Como vender de um jeito mais memorável sem parecer artificial

Aqui está a parte prática.

  1. Dê nome ao problema de forma precisa

    Quando você ajuda o cliente a enxergar algo que ele sentia, mas não sabia nomear, você ganha espaço mental.

    Exemplo:
    Em vez de dizer “vocês precisam melhorar o processo comercial”, você pode dizer:
    “Hoje o time não sofre por falta de esforço. Sofre por falta de continuidade entre uma etapa e outra.”

    Isso é mais específico. E o cérebro guarda melhor o que é mais nítido.

  2. Use contraste

    Contraste gera lembrança.

    Exemplo:
    “Hoje vocês têm volume de conversa, mas pouca evolução de conversa.”
    Ou:
    “O problema não é falta de lead. É vazamento de atenção do time.”

    Quando você organiza a percepção em opostos claros, a ideia ganha força.

  3. Crie uma frase-resumo da sua proposta

    Se o cliente tivesse que explicar sua solução para outra pessoa em uma frase, ele conseguiria?

    Se não conseguir, a chance de a mensagem morrer é alta.

    Uma boa reunião deixa uma ideia central fácil de transportar.

  4. Faça o pós-reunião servir à memória

    Muita gente usa o follow-up apenas para “ver se conseguiu analisar”. Melhor usar o pós-reunião para reforçar a lembrança certa.

    Exemplo:
    “Te mando abaixo os 3 pontos centrais que fizeram mais sentido para o seu cenário.”
    Ou:
    “O principal ponto da nossa conversa foi este: vocês não precisam de mais esforço comercial, mas de mais consistência entre diagnóstico e ação.”

Isso é carimbar na memória.

Vendedores memoráveis são os que deixam clareza

Existe um erro comum no imaginário comercial: achar que ser memorável é ser carismático, expansivo ou impressionante.

Nem sempre.

Em muitas vendas, o que marca o cliente não é o entusiasmo do vendedor.
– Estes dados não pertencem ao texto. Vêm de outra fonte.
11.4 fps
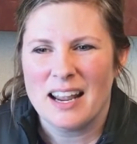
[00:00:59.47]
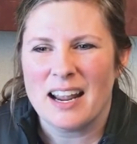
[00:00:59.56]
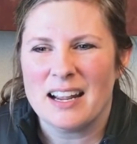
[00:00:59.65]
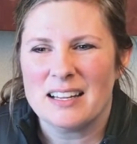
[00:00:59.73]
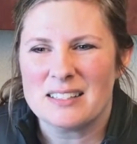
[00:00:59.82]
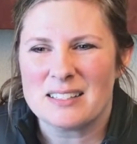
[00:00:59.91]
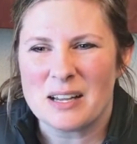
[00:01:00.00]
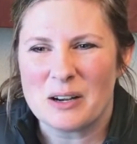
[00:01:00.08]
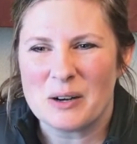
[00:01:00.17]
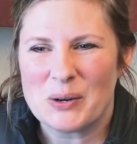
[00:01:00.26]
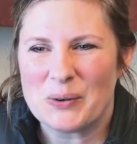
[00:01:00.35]
And
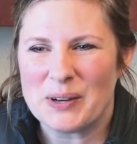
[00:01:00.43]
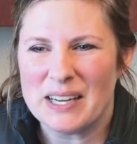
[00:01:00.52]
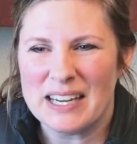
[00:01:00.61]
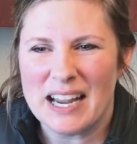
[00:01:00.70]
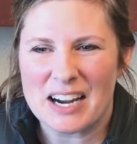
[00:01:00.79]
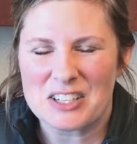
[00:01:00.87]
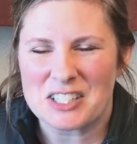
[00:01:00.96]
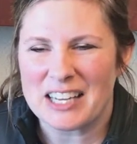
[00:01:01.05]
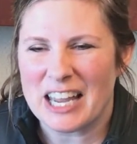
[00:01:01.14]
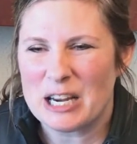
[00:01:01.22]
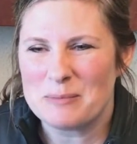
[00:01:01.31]
so he
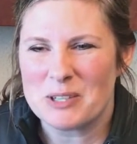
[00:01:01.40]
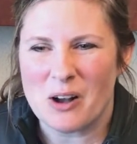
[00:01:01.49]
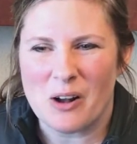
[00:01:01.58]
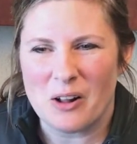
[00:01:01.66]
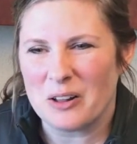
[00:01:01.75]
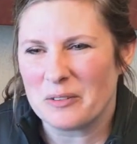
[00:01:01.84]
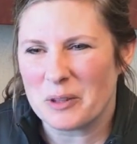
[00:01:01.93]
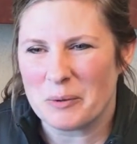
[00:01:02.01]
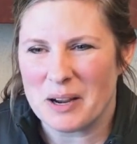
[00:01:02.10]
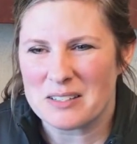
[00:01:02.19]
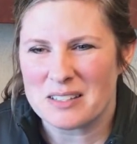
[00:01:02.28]
actually came to all of the
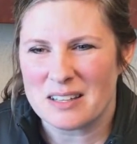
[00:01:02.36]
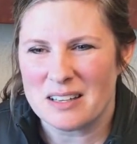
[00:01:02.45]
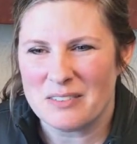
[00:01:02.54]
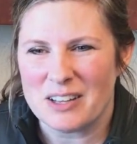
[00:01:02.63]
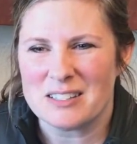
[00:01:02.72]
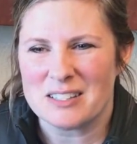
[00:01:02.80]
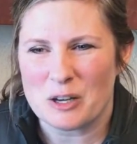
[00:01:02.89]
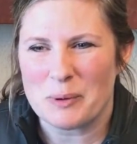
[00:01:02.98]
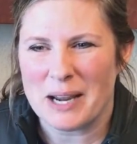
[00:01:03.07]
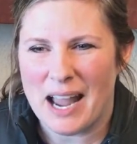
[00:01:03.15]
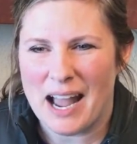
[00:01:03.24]
rest of the events that
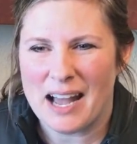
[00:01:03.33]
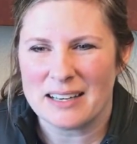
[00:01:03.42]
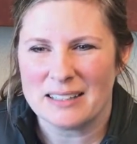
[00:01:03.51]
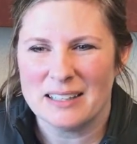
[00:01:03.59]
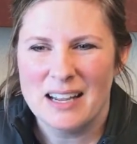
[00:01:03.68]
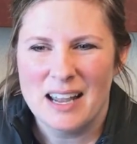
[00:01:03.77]
we had and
É a sensação de clareza que ele deixou.

O vendedor memorável costuma fazer quatro coisas muito bem:

  • ajuda o cliente a entender melhor a própria realidade;

  • transforma complexidade em linguagem simples;

  • organiza o problema e o caminho;

  • deixa uma ideia principal fácil de repetir.

Isso tem enorme valor em vendas complexas, consultivas e relacionais. Porque o cliente quase nunca decide sozinho, nem imediatamente. Ele precisa lembrar, explicar, comparar e justificar.

Se a sua reunião não sobrevive na memória, ela perde força na ausência.

Conclusão

Em vendas, ser lembrado é estratégia.

Porque o cliente até compra aquilo que parece bom. Mas ele compra ainda mais do que continua mentalmente vivo quando a conversa termina.

Então talvez a pergunta mais importante depois de uma reunião não seja:

“Fui convincente?”
Mas sim:
“O que ficou na cabeça do cliente quando eu saí?”

Se a resposta for “muita coisa”, talvez não tenha ficado nada.
Se a resposta for “uma ideia clara, relevante e fácil de lembrar”, sua reunião continua vendendo mesmo na sua ausência.

Se esse artigo te provocou, observe sua próxima reunião e responda: qual frase o cliente levaria com ele se precisasse resumir sua proposta em 10 segundos?